Problem details: Leaving out the images, repeat all the lines below exactly.
-*-*-
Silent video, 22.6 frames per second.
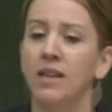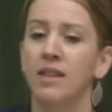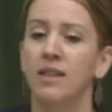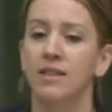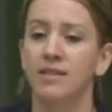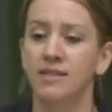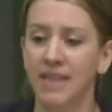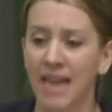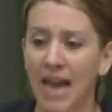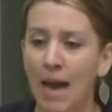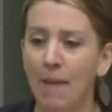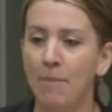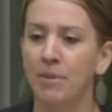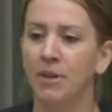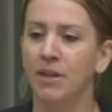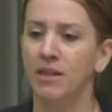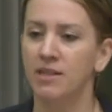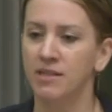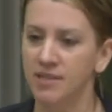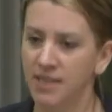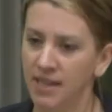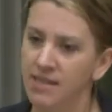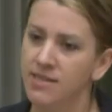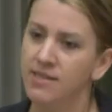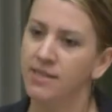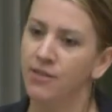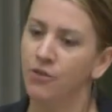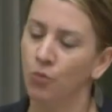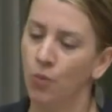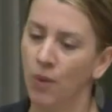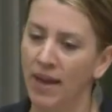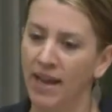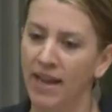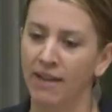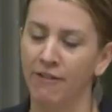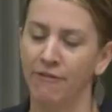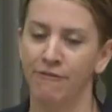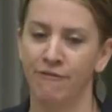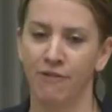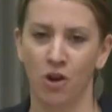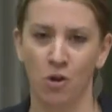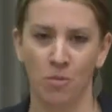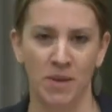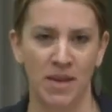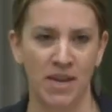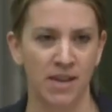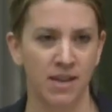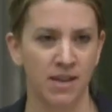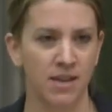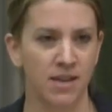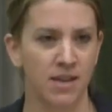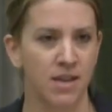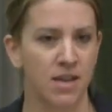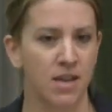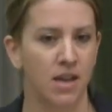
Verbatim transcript: this capital intensive way of farming.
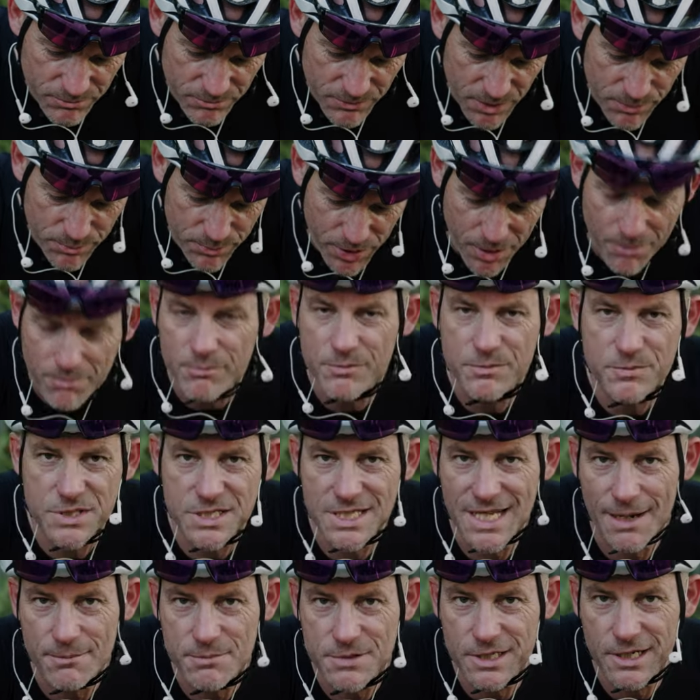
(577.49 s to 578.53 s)
My pump
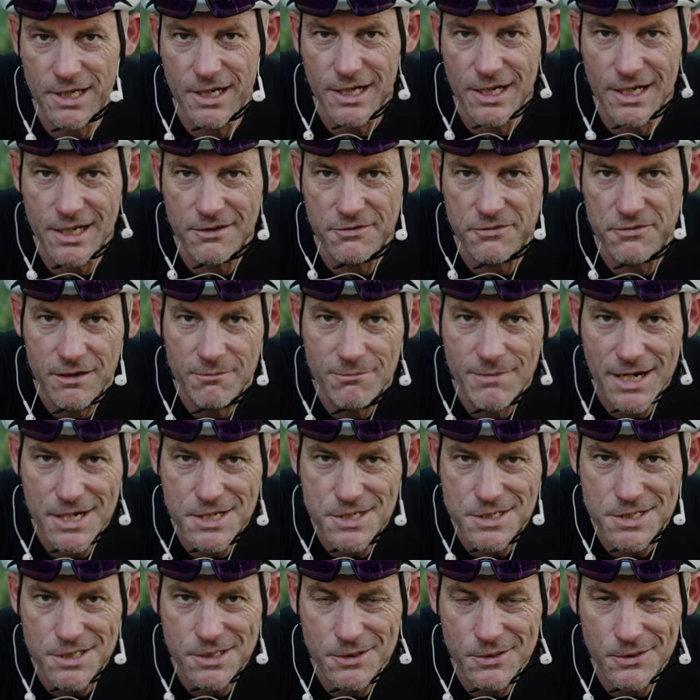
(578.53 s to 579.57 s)
snapped in half.
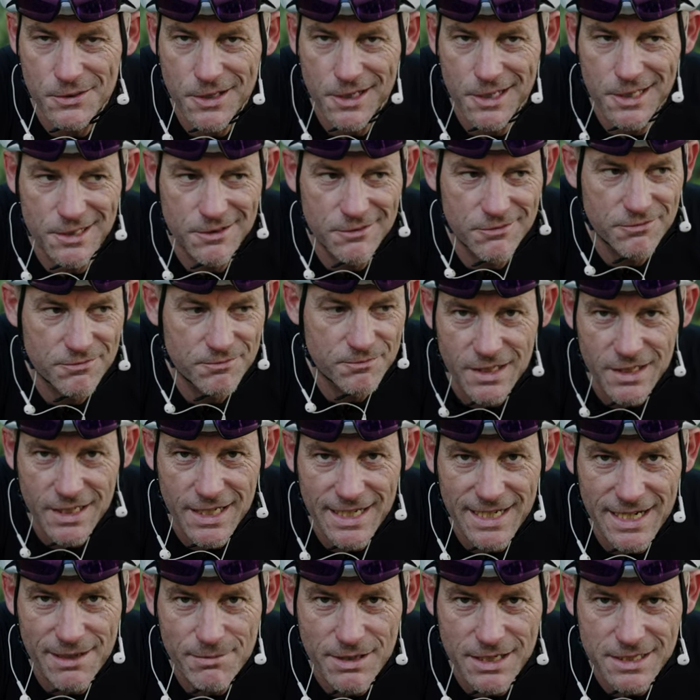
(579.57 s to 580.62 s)
Managed to kind of
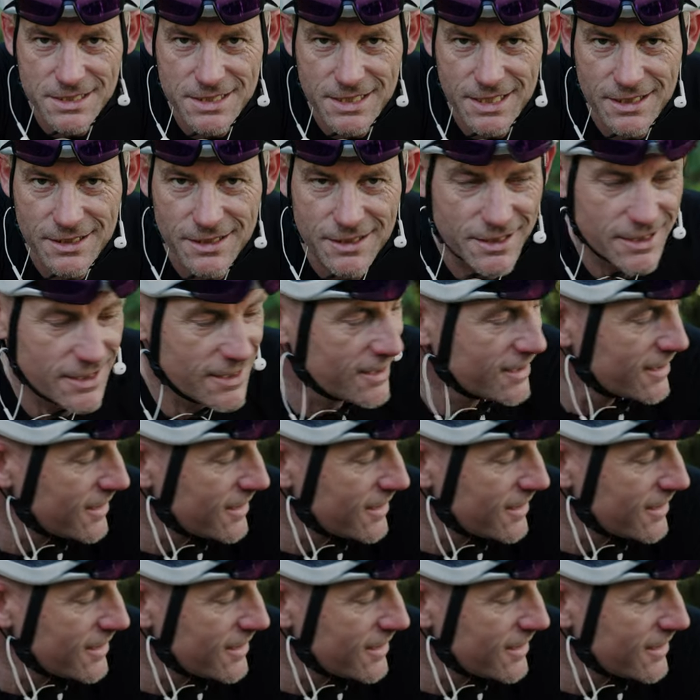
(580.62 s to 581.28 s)
get that back together.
-*-*-
Exercise result:
Silent video, 22.6 frames per second.
Verbatim transcript: this capital intensive way of farming.
(577.49 s to 578.53 s)
My pump
(578.53 s to 579.57 s)
snapped in half.
(579.57 s to 580.62 s)
Managed to kind of
(580.62 s to 581.28 s)
get that back together.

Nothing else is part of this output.